Finalement, un assez grand nombre de patients sont donc aujourd'hui prêts à avoir des injections [10], surtout si celles-ci permettent des prises plus espacées, et une revue systématique portant sur 14 études concernant la tolérance des injections montre que c'est relativement facile de recourir à l'auto-injection et que la tolérance est bonne pour la plupart des patients [11].
Quand on compare la perception des patients, des médecins, des infirmières et des pharmaciens en termes de caractéristiques de choix préférentiel pour des traitements [12, 13], il y a des différences, mais qui sont relativement à la marge, hormis pour le coût qui est un peu plus considéré par les pharmaciens, et les réactions au point d'injection qui sont un peu moins prises en compte par les infirmières.
De la même façon, dans l'ostéoporose, au vu des données de la littérature, les préférences du patient et du médecin sont assez proches [14, 15] : les 2 principaux critères qui conditionnent la préférence sont l'efficacité et la tolérance, même si la modalité d'administration (voie d'administration et nombre de prises sur une période donnée) est aussi à prendre en considération. Mais les études effectuées et publiées il y a quelques années ne semblent plus être le reflet de la réalité actuelle caractérisée par la mise en avant des événements indésirables et le doute quant à l'efficacité des traitements. Et l'adhésion au traitement, dont découle en grande partie l'efficacité, dépend beaucoup de la préférence des patients qu'il faut donc prendre en compte.
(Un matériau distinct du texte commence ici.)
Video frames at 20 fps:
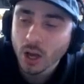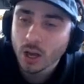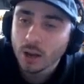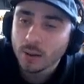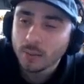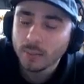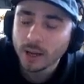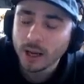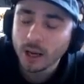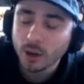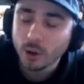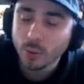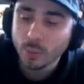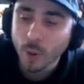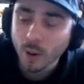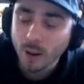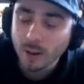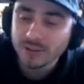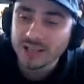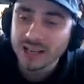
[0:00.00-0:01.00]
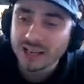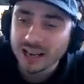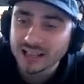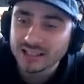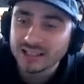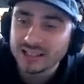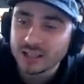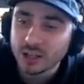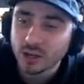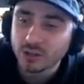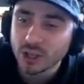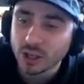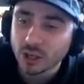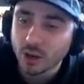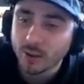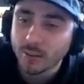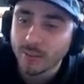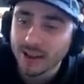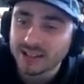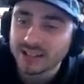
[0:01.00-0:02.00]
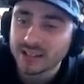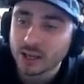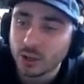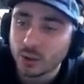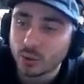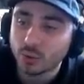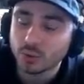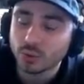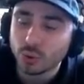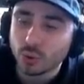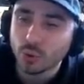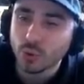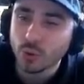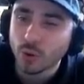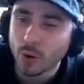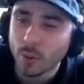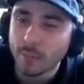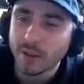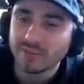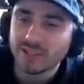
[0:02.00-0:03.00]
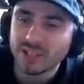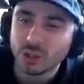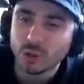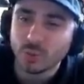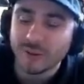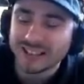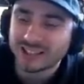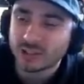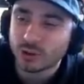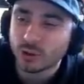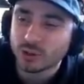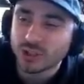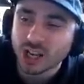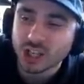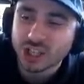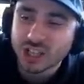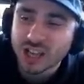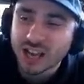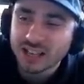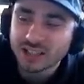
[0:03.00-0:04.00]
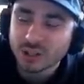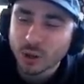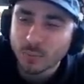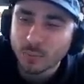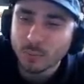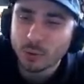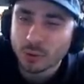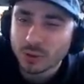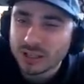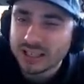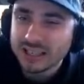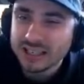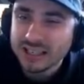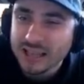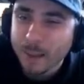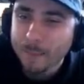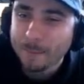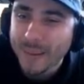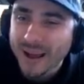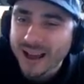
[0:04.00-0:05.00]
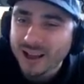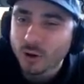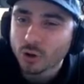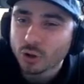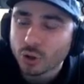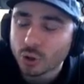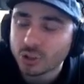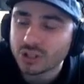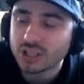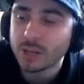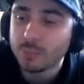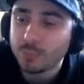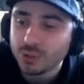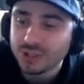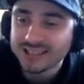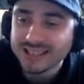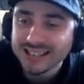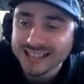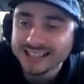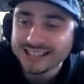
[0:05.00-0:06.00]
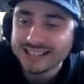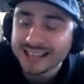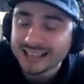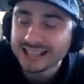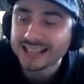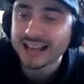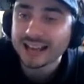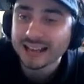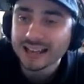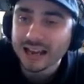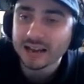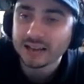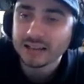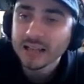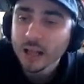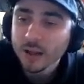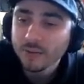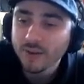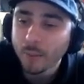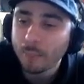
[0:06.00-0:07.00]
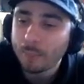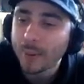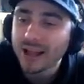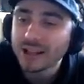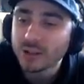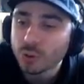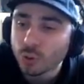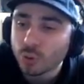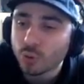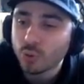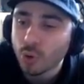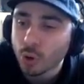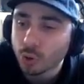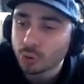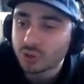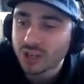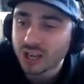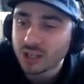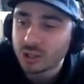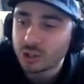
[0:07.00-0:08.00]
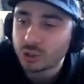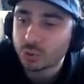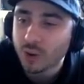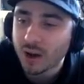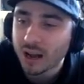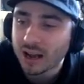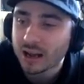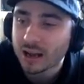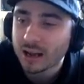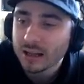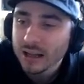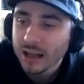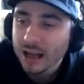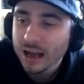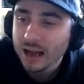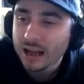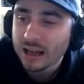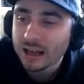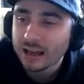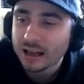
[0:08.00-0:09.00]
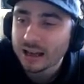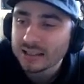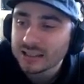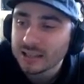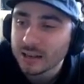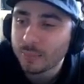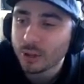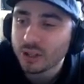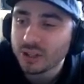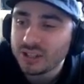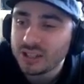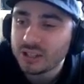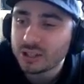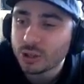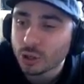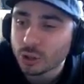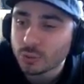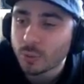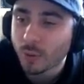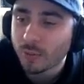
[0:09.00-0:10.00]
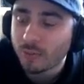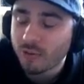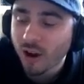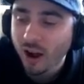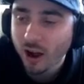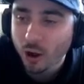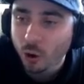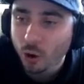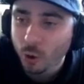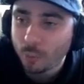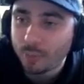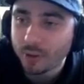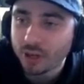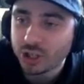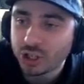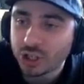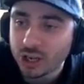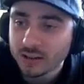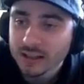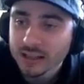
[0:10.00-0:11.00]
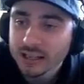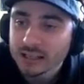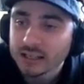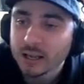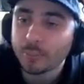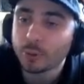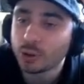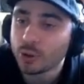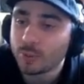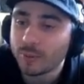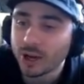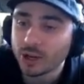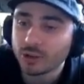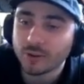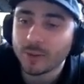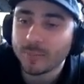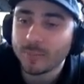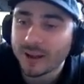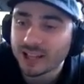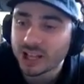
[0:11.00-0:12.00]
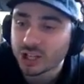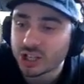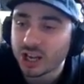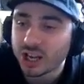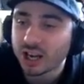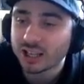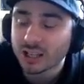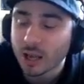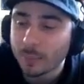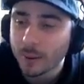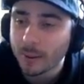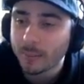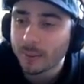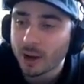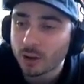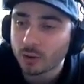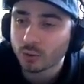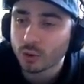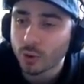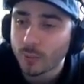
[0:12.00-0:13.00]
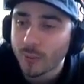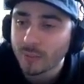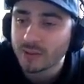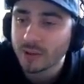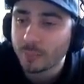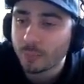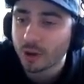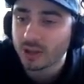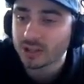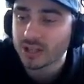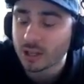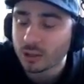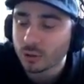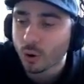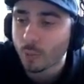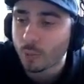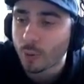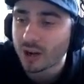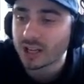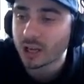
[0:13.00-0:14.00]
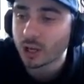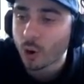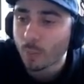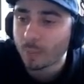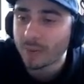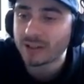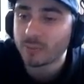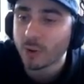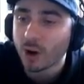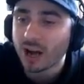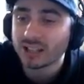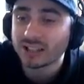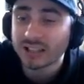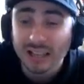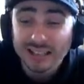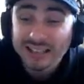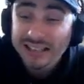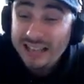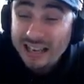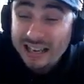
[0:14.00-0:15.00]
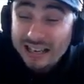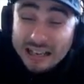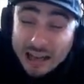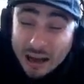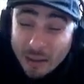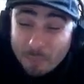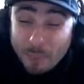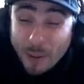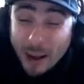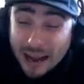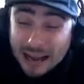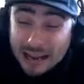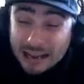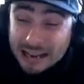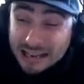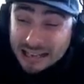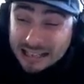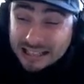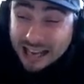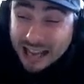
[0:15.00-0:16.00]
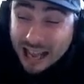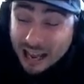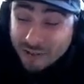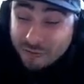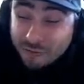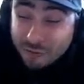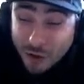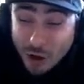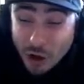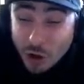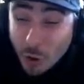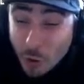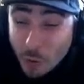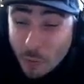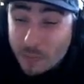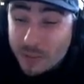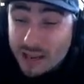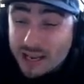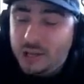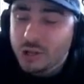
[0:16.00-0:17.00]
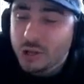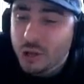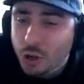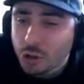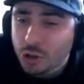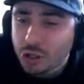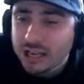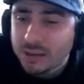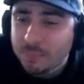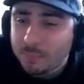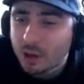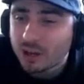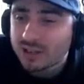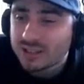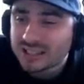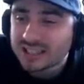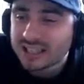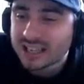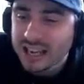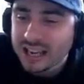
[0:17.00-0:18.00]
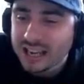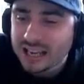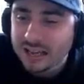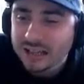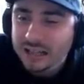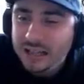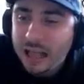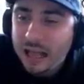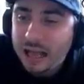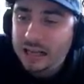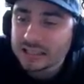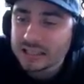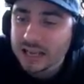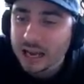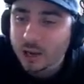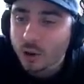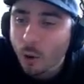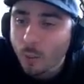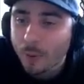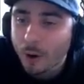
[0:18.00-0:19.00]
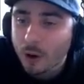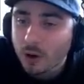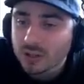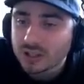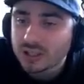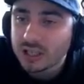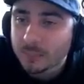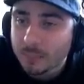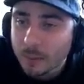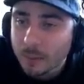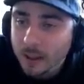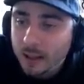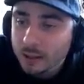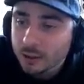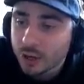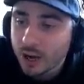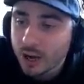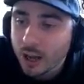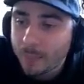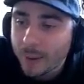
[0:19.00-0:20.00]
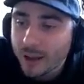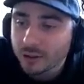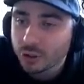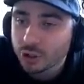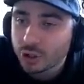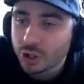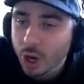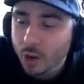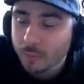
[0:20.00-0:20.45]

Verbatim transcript: Mais le problème, c'est que la distance est quand même assez longue. Du coup, même si tu passes close HK, il semble qu'il n'y ait pas grand chose qui puisse linker derrière. Enfin, pas de coup en tout cas qui soit à assez bonne distance pour pouvoir repêcher. C'est un peu dommage. Ouais, le bagdash qui est rattrapé. Par contre, le bas petit point, c'est un gros point qui est complètement raté. Et la pale driver au milieu des block string. Assez incompréhensible de la part de Champ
Pour conclure, on peut retenir que :
- les patients changent d'avis au fil du temps et selon le contexte ;
- il peut y avoir des différences d'une pathologie à l'autre, d'autant que les formes galéniques proposées, les espaces entre les prises, les bénéfices attendus et la toxicité potentielle diffèrent ;
- actuellement, le souhait des patients est globalement d'avoir le moins de médicaments possible (et donc, par exemple, pas de méthotrexate associé lors d'une escalade thérapeutique dans la polyarthrite rhumatoïde), si possible de façon espacée ;
- la voie orale paraît préférée, mais ce n'est plus évident dès qu'un premier traitement injectable a été utilisé ;
- le stylo est préféré à la seringue classique, mais il y a des différences selon les auto-injecteurs.